The decision by Kennedy and Science to publish the Syngenta results has been criticized by many scientists who argue that it constitutes a slippery slope for accepted standards (although the slide, if there is one, began earlier, when Science made the same exception for Celera's 'private' human genome sequence). Kennedy defends his decision on the grounds that the good of having the information outweighs this potential hazard, but I think there's an even stronger argument that he was right. I think the accepted standards need to be reconsidered.
Private sequencing efforts are often faster and more cost-efficient than public ones. If a suitable business model can be found for sequence-oriented companies - and this is far from certain - there are likely to be as many sequences of important genomes coming from the private sector as there are from the public sector. Lest genomics become a house of secrets, some mechanism must be found to get that information out into the community at large.

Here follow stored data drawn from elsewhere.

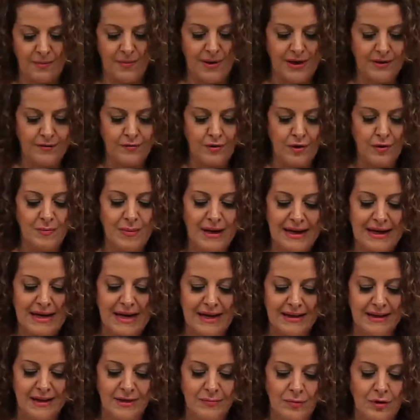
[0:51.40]
طبعا كل ما
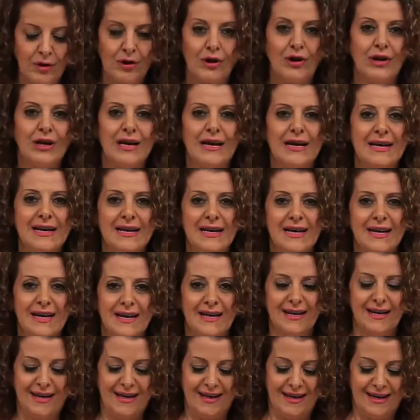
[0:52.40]
كان المنخل
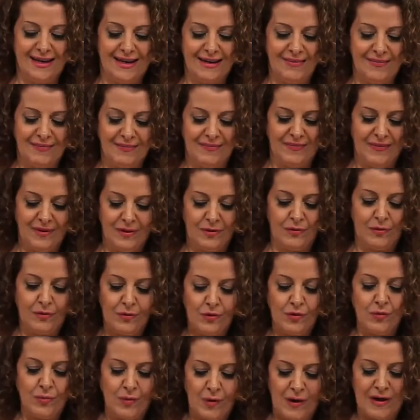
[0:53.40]
آه،
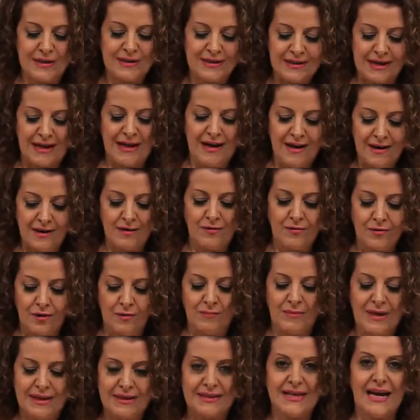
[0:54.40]
ثقوبه أصغر
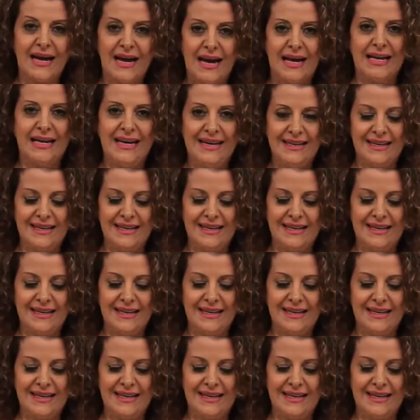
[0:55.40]
كل ما تنخلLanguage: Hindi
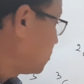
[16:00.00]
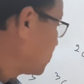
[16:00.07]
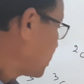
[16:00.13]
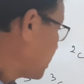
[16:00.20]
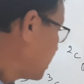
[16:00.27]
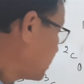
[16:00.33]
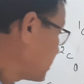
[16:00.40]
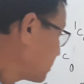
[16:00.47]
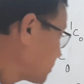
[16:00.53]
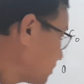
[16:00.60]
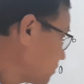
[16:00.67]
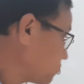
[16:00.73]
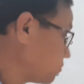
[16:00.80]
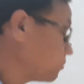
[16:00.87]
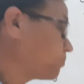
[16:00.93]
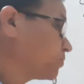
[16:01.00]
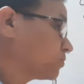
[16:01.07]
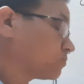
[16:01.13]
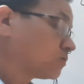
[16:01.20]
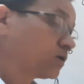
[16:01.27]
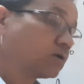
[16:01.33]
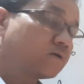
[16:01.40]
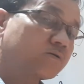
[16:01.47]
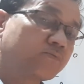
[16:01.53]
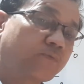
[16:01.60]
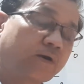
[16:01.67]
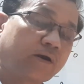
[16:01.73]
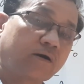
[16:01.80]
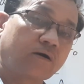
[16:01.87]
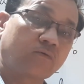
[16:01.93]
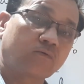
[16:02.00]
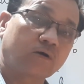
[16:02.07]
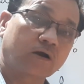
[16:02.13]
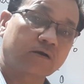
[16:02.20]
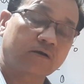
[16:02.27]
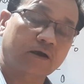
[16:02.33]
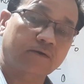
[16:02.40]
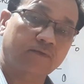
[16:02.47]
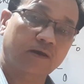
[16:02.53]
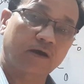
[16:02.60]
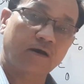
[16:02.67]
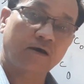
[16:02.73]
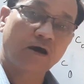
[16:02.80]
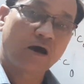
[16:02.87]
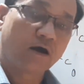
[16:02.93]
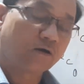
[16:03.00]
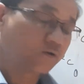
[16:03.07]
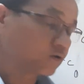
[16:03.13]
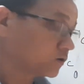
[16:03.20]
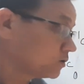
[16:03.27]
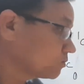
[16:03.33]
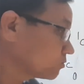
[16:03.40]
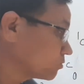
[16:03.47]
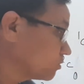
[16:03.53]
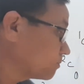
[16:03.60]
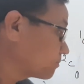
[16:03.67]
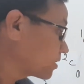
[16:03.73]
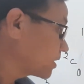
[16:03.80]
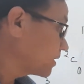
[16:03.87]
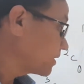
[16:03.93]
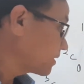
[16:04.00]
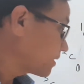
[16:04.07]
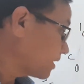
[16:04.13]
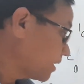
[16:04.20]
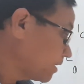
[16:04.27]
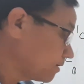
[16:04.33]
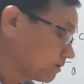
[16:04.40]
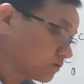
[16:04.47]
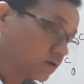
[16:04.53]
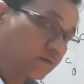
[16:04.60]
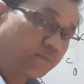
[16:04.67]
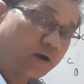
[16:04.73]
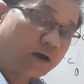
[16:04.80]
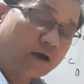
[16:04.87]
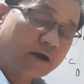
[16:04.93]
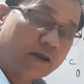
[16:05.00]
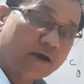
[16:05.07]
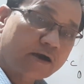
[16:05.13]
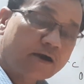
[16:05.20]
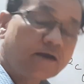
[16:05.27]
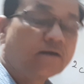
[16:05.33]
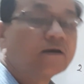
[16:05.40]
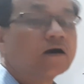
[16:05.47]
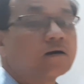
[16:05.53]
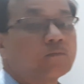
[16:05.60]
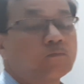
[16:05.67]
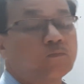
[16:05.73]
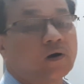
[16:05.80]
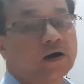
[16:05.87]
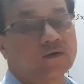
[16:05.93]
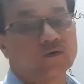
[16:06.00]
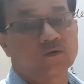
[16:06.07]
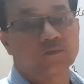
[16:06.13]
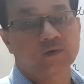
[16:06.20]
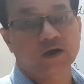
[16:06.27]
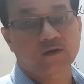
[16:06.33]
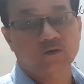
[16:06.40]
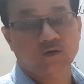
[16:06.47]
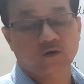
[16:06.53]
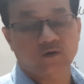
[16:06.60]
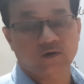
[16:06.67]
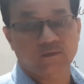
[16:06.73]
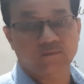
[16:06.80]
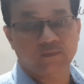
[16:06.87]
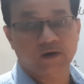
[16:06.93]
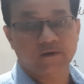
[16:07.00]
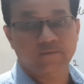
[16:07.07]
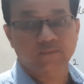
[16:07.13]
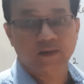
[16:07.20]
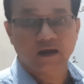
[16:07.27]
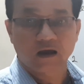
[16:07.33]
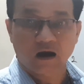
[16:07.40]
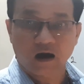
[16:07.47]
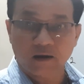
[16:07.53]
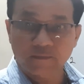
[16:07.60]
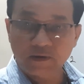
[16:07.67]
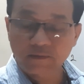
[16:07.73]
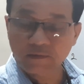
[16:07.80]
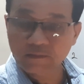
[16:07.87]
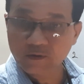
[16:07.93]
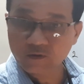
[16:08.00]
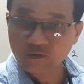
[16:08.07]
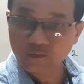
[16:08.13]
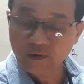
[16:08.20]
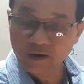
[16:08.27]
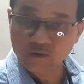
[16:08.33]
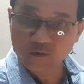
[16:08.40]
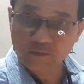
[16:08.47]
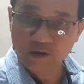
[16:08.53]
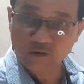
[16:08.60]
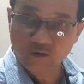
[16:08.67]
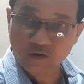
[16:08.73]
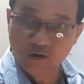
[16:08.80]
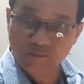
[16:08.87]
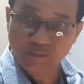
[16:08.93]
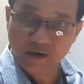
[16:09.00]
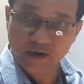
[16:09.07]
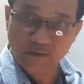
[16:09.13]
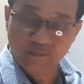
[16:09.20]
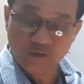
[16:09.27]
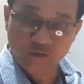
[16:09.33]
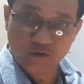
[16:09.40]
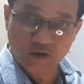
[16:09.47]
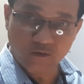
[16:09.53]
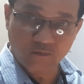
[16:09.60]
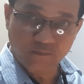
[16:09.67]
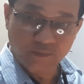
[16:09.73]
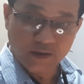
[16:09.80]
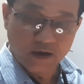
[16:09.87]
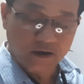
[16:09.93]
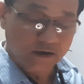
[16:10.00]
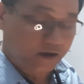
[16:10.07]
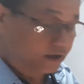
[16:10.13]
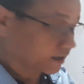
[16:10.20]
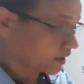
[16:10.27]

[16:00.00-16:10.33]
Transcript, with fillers: और हर एक का कोफिशियंट फाइंड आउट कर सकते हैं तो इसको हम कहाँ इस्तेमाल करेंगे बायनोमियल थ्योरम में अभी भी बच्चों बायनोमियल थ्योरम पे नहीं पहुँचा हूँ ये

Allowing the results to be published, but with the proviso that they be made available by some convenient mechanism, even if that mechanism is not deposition in a public database, is one way to encourage such distribution. For-profit users of the data could be required to pay a license fee to access the data, while academic users would be granted free access. It would be easy to add a requirement for GenBank deposition as well, after some waiting period (six months, perhaps, or a year) that would allow the companies in question to retain some small measure of control over the results of their efforts. This is not much different philosophically from allowing companies to patent discoveries and inventions: it is easy to forget that patenting has a dual purpose, to allow the world to use the fruits of creativity and research as well as to provide exclusivity of profit for the originators. Without patent protection, companies would keep discoveries such as PCR a secret, to allow them to retain advantages over their competitors, and we would all be losers. Like all compromises, Kennedy's decision displeased many people, but even though his rice policy goes against the grain, it contains a kernel of the wisdom we need to deal with the complex and changing world that genomics has given us.